*To do*: Write out only the lines from the line that holds "[0:01.00-0:02.00]" to the end of the listing below, inclusive, with the pictures omitted.

*Data under study*:
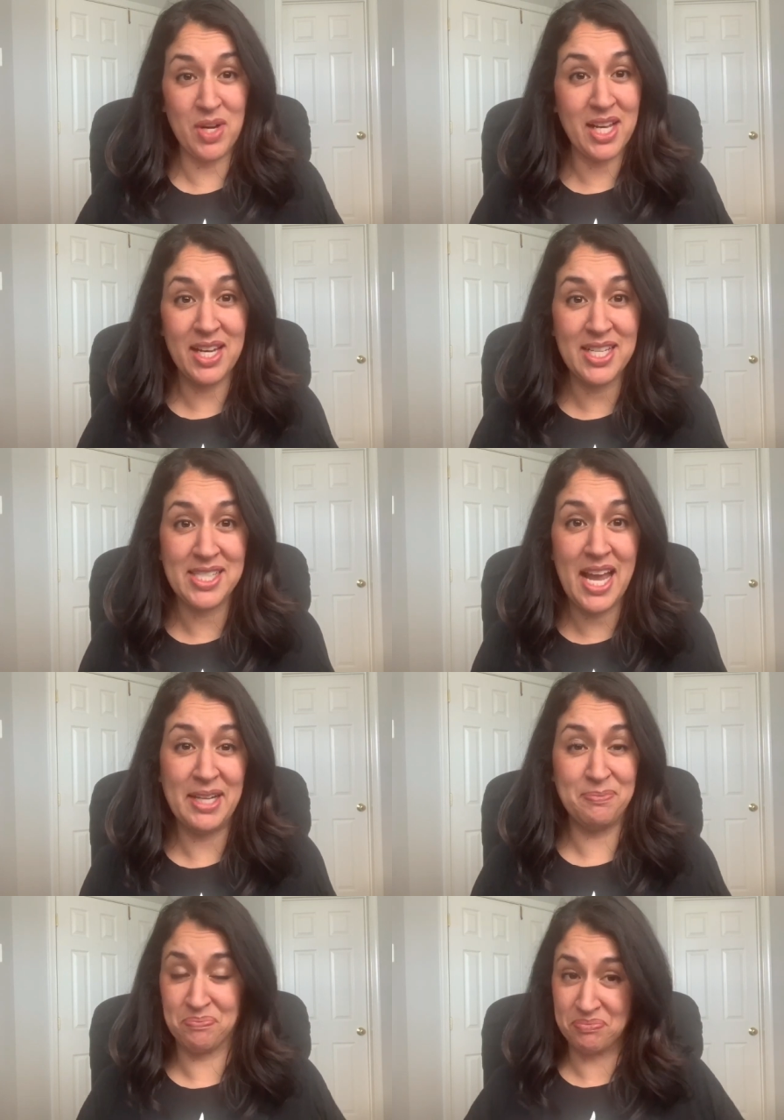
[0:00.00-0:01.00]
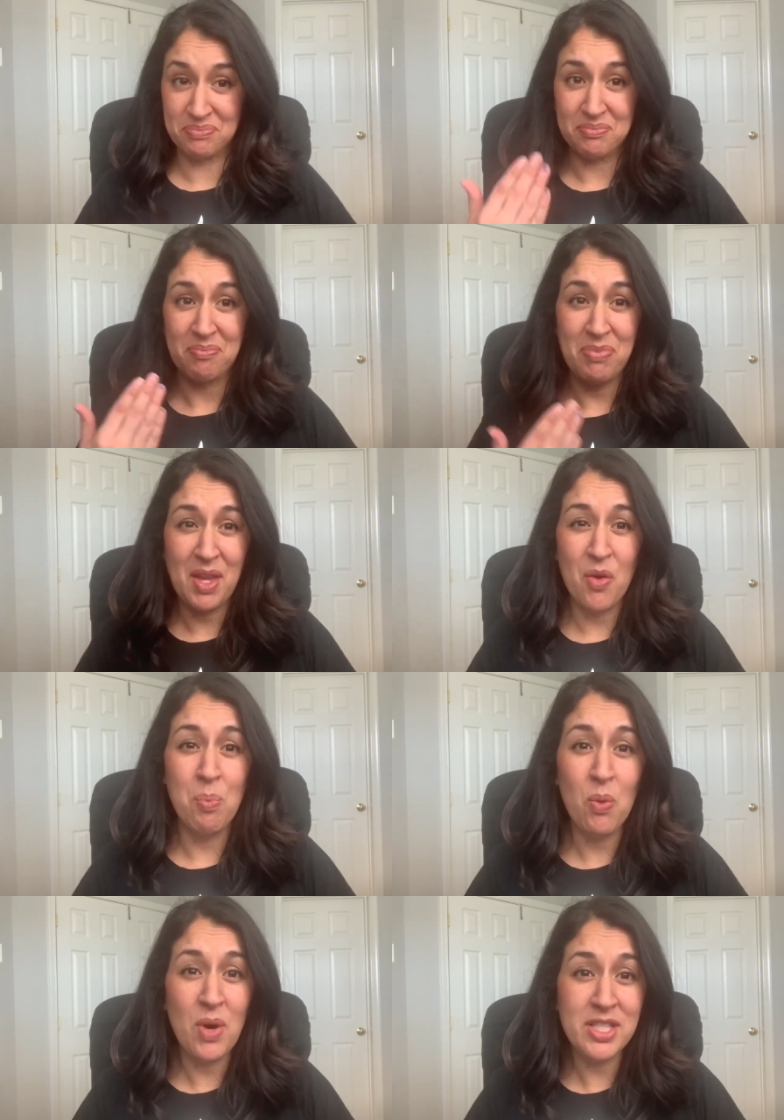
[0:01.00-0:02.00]
What can I say?
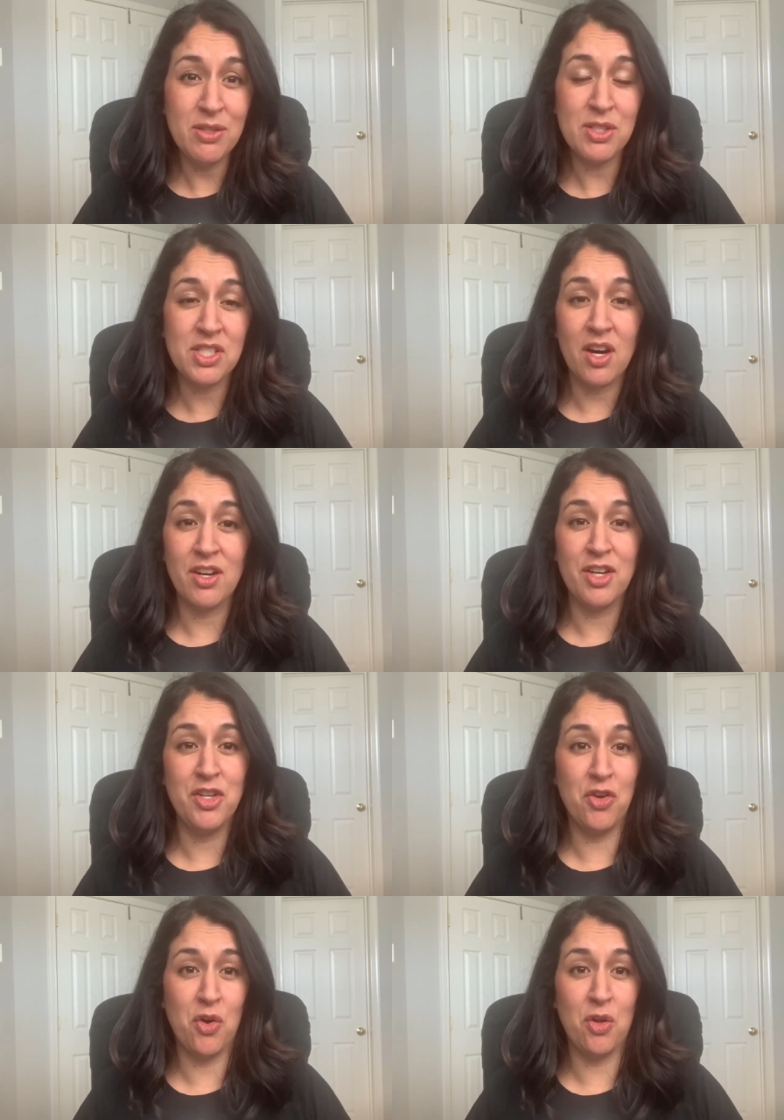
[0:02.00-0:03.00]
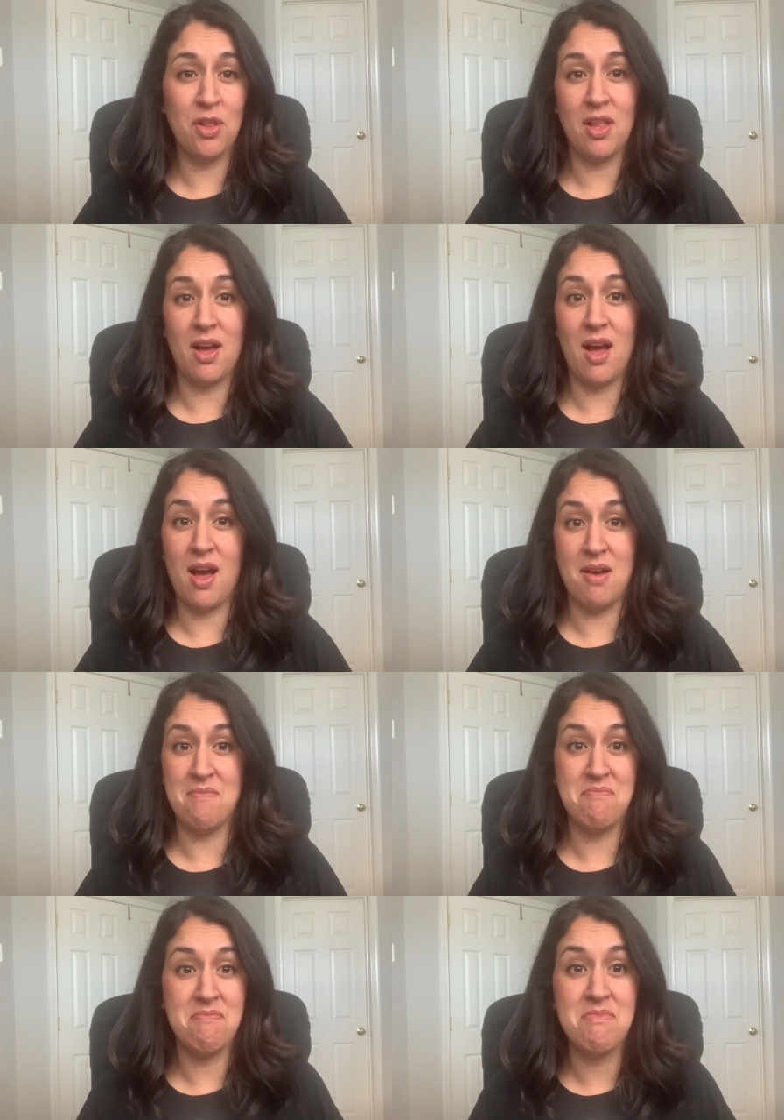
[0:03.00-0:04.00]
But once you start, you'll,
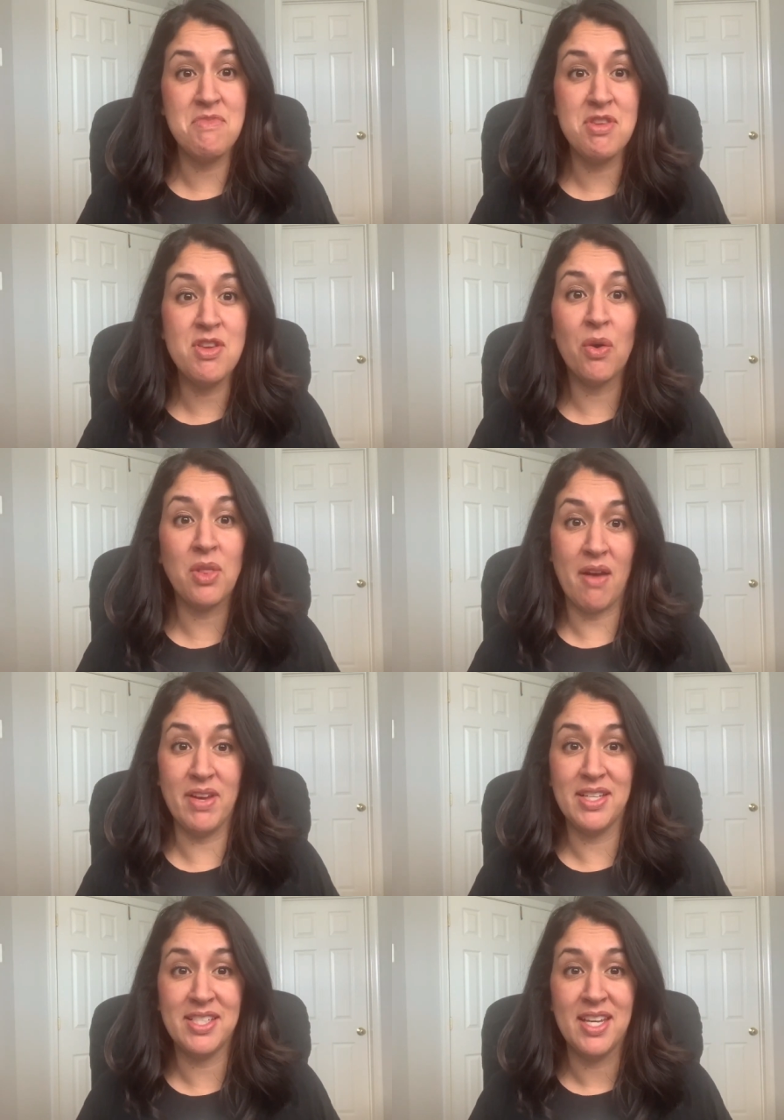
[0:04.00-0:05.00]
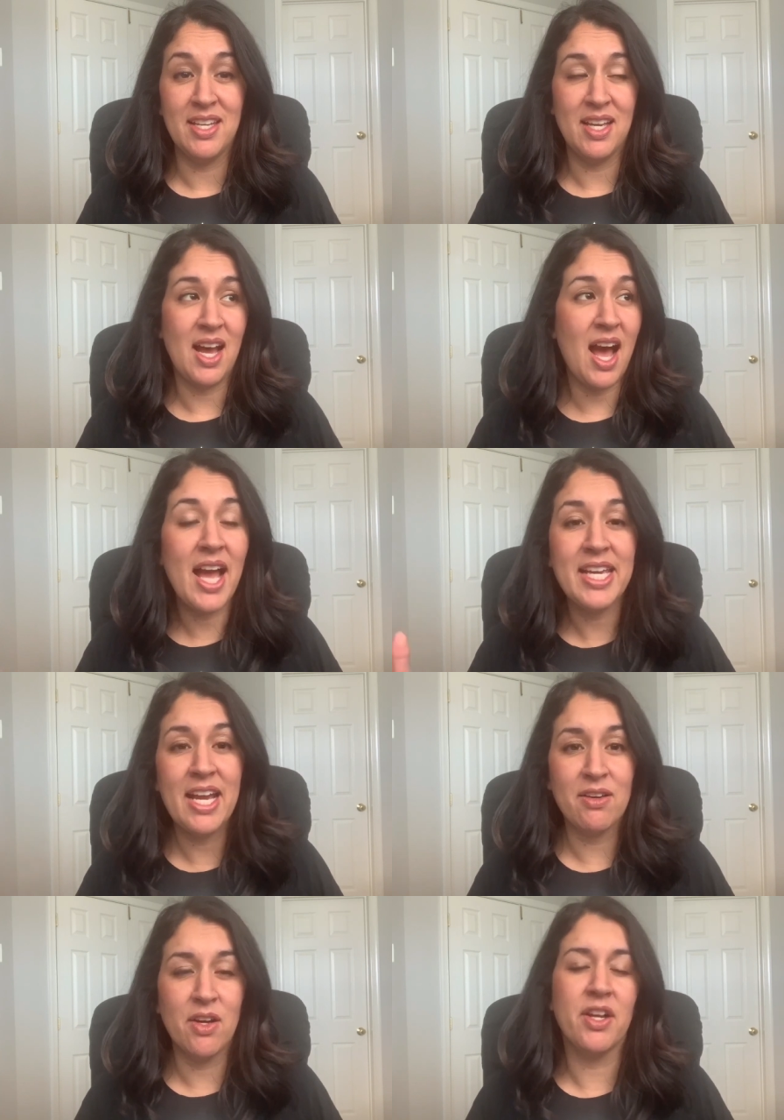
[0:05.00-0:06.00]
um, you'll love it. I
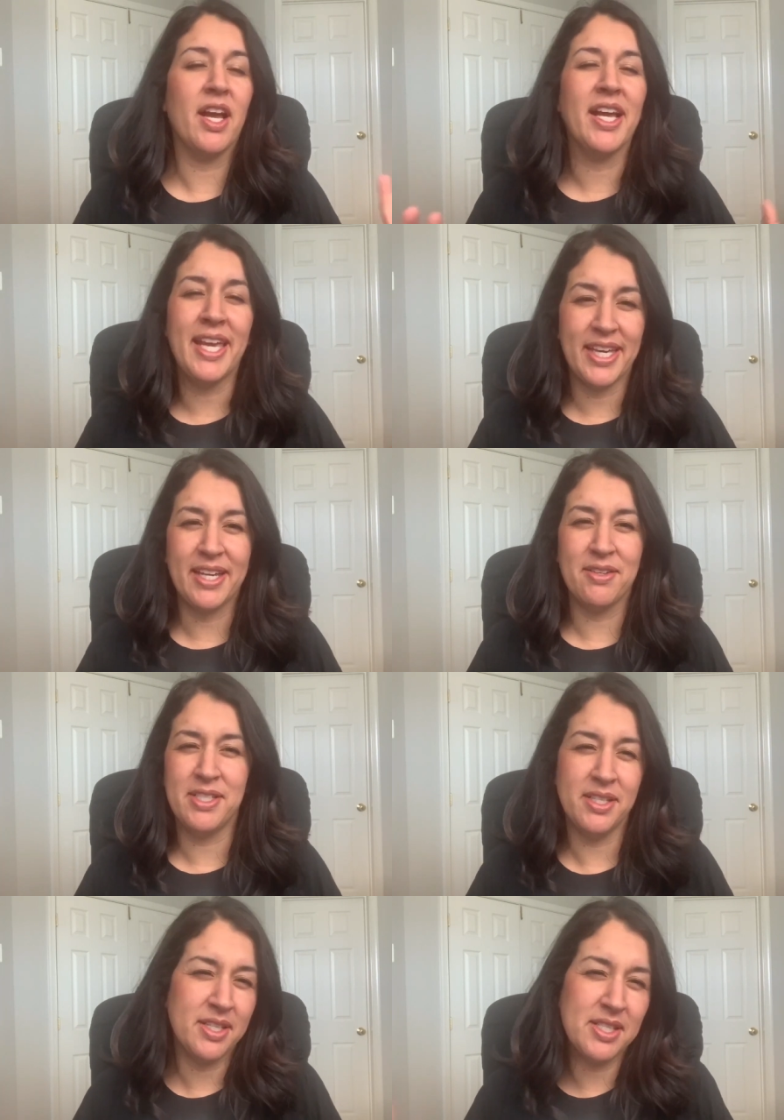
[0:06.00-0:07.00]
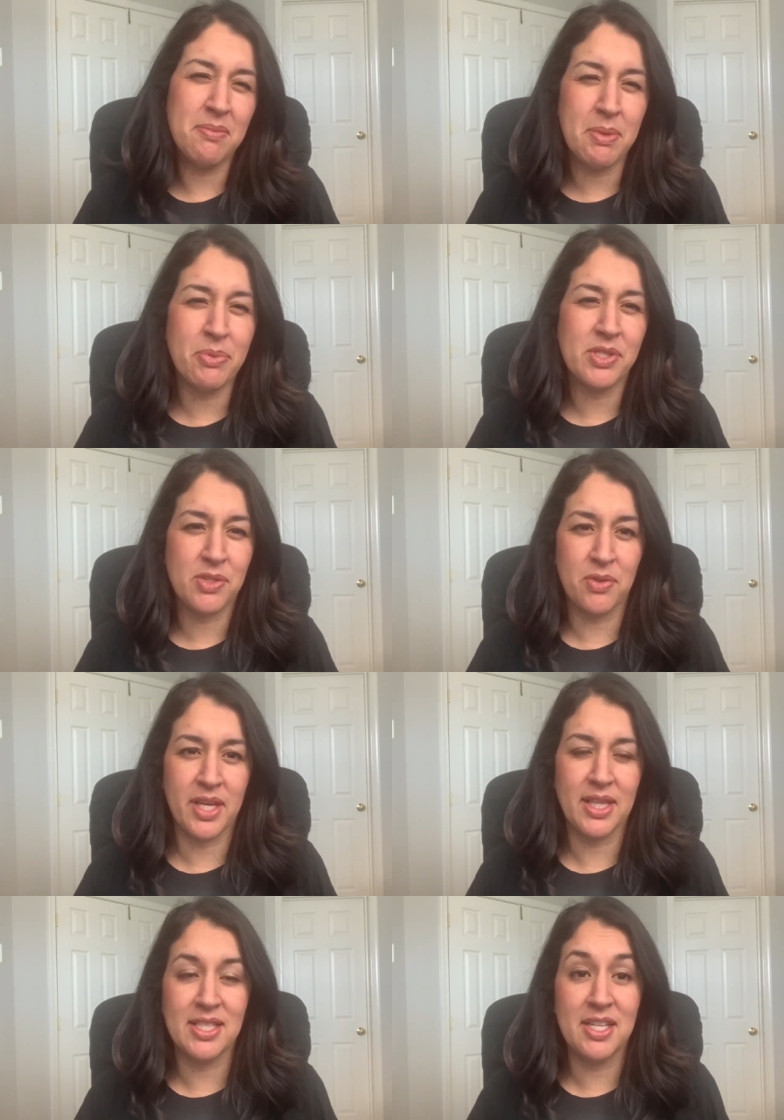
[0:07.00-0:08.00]
guarantee, okay, I can't guarantee it because some people just don't
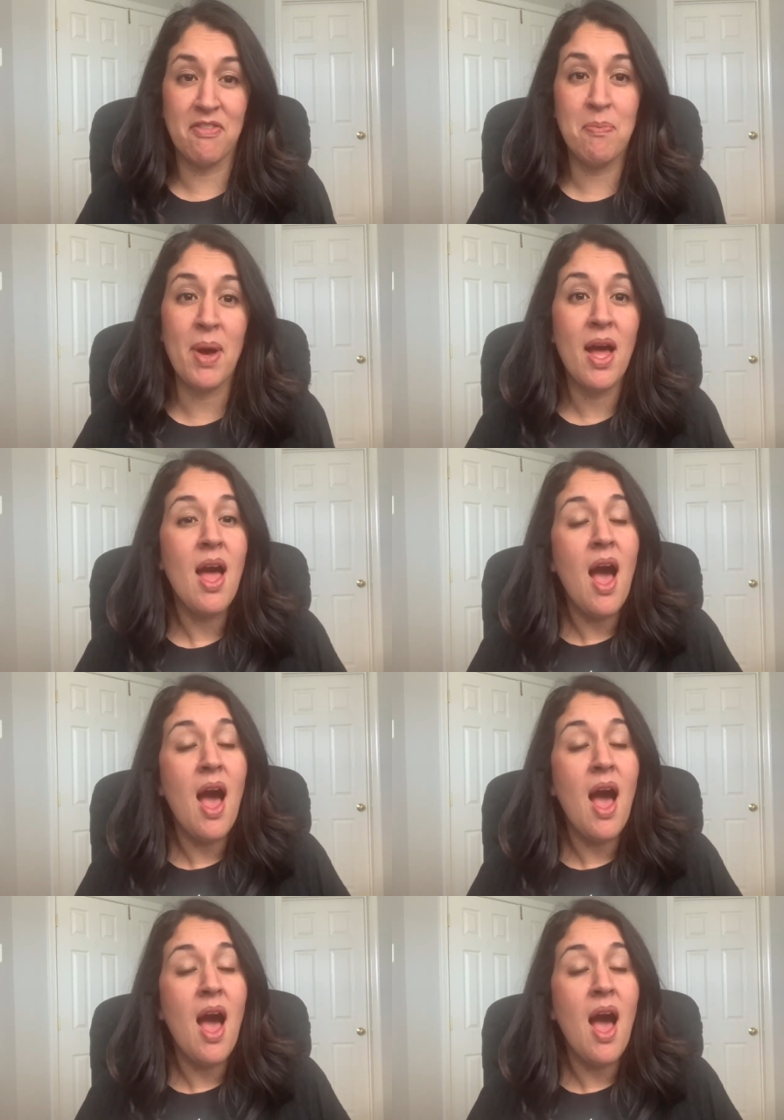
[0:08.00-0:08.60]
like that stuff, but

*Solved exercise*:
[0:01.00-0:02.00]
What can I say?
[0:02.00-0:03.00]
[0:03.00-0:04.00]
But once you start, you'll,
[0:04.00-0:05.00]
[0:05.00-0:06.00]
um, you'll love it. I
[0:06.00-0:07.00]
[0:07.00-0:08.00]
guarantee, okay, I can't guarantee it because some people just don't
[0:08.00-0:08.60]
like that stuff, but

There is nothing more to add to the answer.